AriAstronomer wrote:Hey everyone,
So on the 8677 test, question 97, looking at the solutions posted on grephysics.net website there seems to be massive disagreement. Some (including yosun, the creator of the site) think it's B, while ETS and a few others apparently think its A. Can anyone settle this once and for all?

Ari
I'm pretty sure it's (A)

bfollinprm
Posts: 1203
Joined: Sat Nov 07, 2009 11:44 am

### Re: Question 97, 8677

It's zero. it's easy to see if you consider any point before the collision. Since momentum is conserved through any collision (as long as you include all objects in your system), the total momentum then is equal to the momentum after. Taking both objects as a single system, the angular momentum is given by the rotational component of disk 1 + translational component of disk 1 moving in reference to the point p (disk 2 does not move with respect to point p, so it doesn't matter).

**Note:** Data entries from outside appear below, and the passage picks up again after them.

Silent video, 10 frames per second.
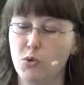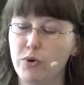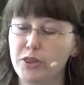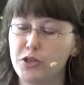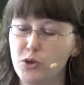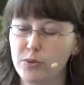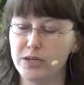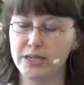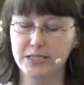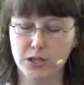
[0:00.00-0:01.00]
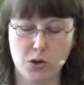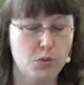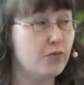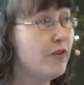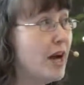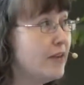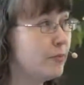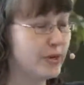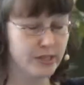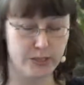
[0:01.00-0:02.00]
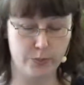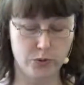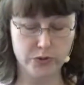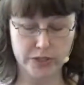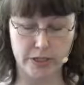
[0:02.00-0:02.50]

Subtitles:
with Unity's own 5 principles,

The first term is straightforwardly $$1/2 m R^2 \omega$$, and the second term is $$m r \times v= m (R)(1/2 \omega R)$$. These are equal, and considering the system shows they're opposite (I guess you could also keep track of signs from the dot and cross products, but i never do).

EDIT: should say the fastest way to do this question is to eliminate B, C, and E (b and c are equivalent, and E makes no sense). Then A is less than $$I \omega$$ and D is more. Since the disk is revolving opposite its motion we know it's less, so the answer must be A.

AriAstronomer
Posts: 76
Joined: Thu May 12, 2011 4:53 pm

### Re: Question 97, 8677

thanks very much guys!

aby
Posts: 9
Joined: Fri Sep 30, 2011 6:41 am

### Re: Question 97, 8677

there's a problem here. the moment of inertia I given for the first disk is relative to it's c.m , so relative to point p, using the parallel axis theorem its moment of inertia is: I=(3/2)MR^2. then when adding the transitional part we get a non-zero angular momentum...

aby
Posts: 9
Joined: Fri Sep 30, 2011 6:41 am

### Re: Question 97, 8677

pls, does anybody know what's up with this question. like i said, when we take the moment of inertia about point p , we get eventually a non zero angular momentum, so the answer shouldn't be (B).

bfollinprm
Posts: 1203
Joined: Sat Nov 07, 2009 11:44 am

### Re: Question 97, 8677

aby wrote:pls, does anybody know what's up with this question. like i said, when we take the moment of inertia about point p , we get eventually a non zero angular momentum, so the answer shouldn't be (B).

The answer is (A). Anything else is a misprint or someone overthinking the problem. It's conservation of (angular) momentum--no torques on the system; consider $$\vec{L}$$ of the initial state.